Edit after reading op’s reply: NTA
Info: is the aunt ok with him living rent free?
check him a little harder
NTA. He’s not some 19-year-old figuring things out, he’s a married man with a kid. Two years of free housing in California is a lottery ticket most people never get, and he’s acting like he’s owed more. You didn’t insult him, you just told him what everyone else is already thinking
lol NTA, u were too soft with him, imagine having to listen a 27 years old baby complain about adult live..
NTA
He wants all the things but won’t be the adult or partner in the situation. It is wild to me that he isn’t looking for other employment that pays better in either state to unite his family. Does he even like his wife and kid? Sounds great to be able to say he’s married with a child when he doesn’t have to do anything for them aside from provide some cash.
Why is his wife not working? What does she do all day if her parents are looking after the kid?
NAH Times are tough in the US right now so I sympathize with your brother, trying to find a place right now suuuuuuucccckkkkssss.
That being said, I don’t think you’re wrong for reminding him he’s been blessed by your aunt letting him live near his work for free for years and trying to get him to live with his wife and child.

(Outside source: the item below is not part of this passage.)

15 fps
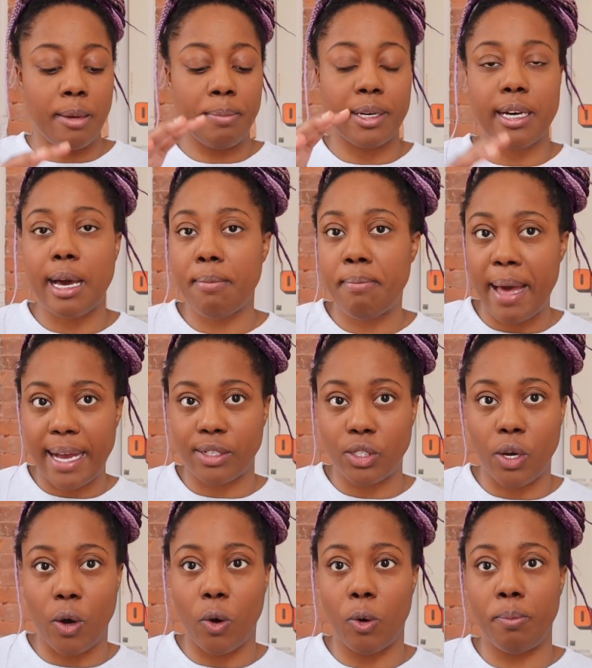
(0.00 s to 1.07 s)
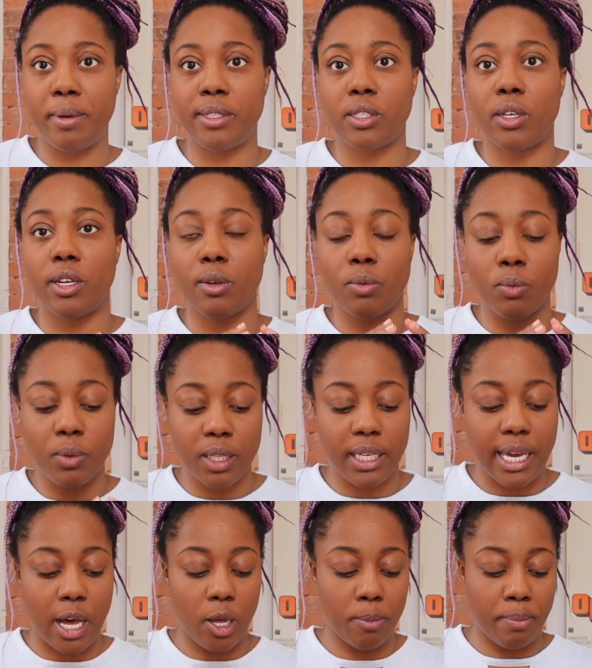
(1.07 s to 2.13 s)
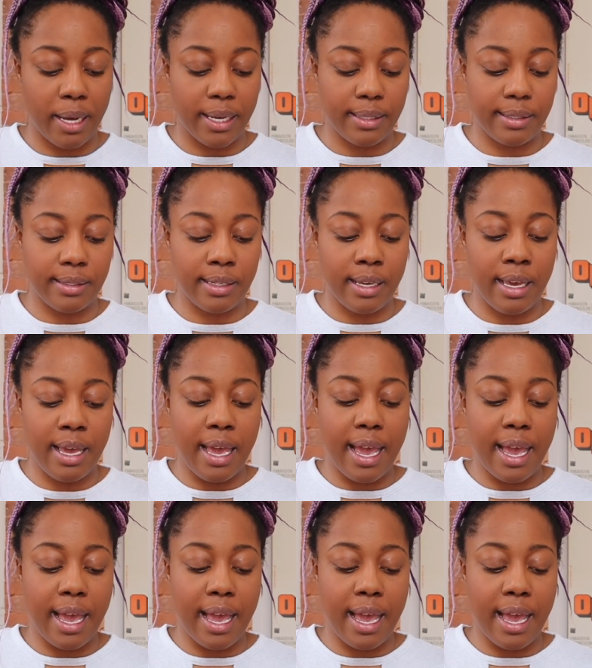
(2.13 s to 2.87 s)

but come back to hope. It's gonna really help us.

NTA Two years of free rent in California is a massive privilege, and it’s fair to point that out. He might feel overwhelmed with his situation, but venting doesn’t mean you’re obligated to validate entitlement. A reality check isn’t disrespect its honesty.
Clearly, he is a user, and your Aunt is far too nice. She will have to toughen up and evict him/his family. She needs to follow the guidance of an attorney so that he and her family have no way to squirm out of leaving. Where will he go? That is his business, which he has had 2 years to figure out, and no longer your Aunt’s concern. She will need your family’s emotional support. Your Cousin is TAH.
NTA. What does he do in CA that he can’t do in MA and support his wife and child? Raising a kid is hard, and is that what he is potentially avoiding?
He should be looking for work in MA to be with his family.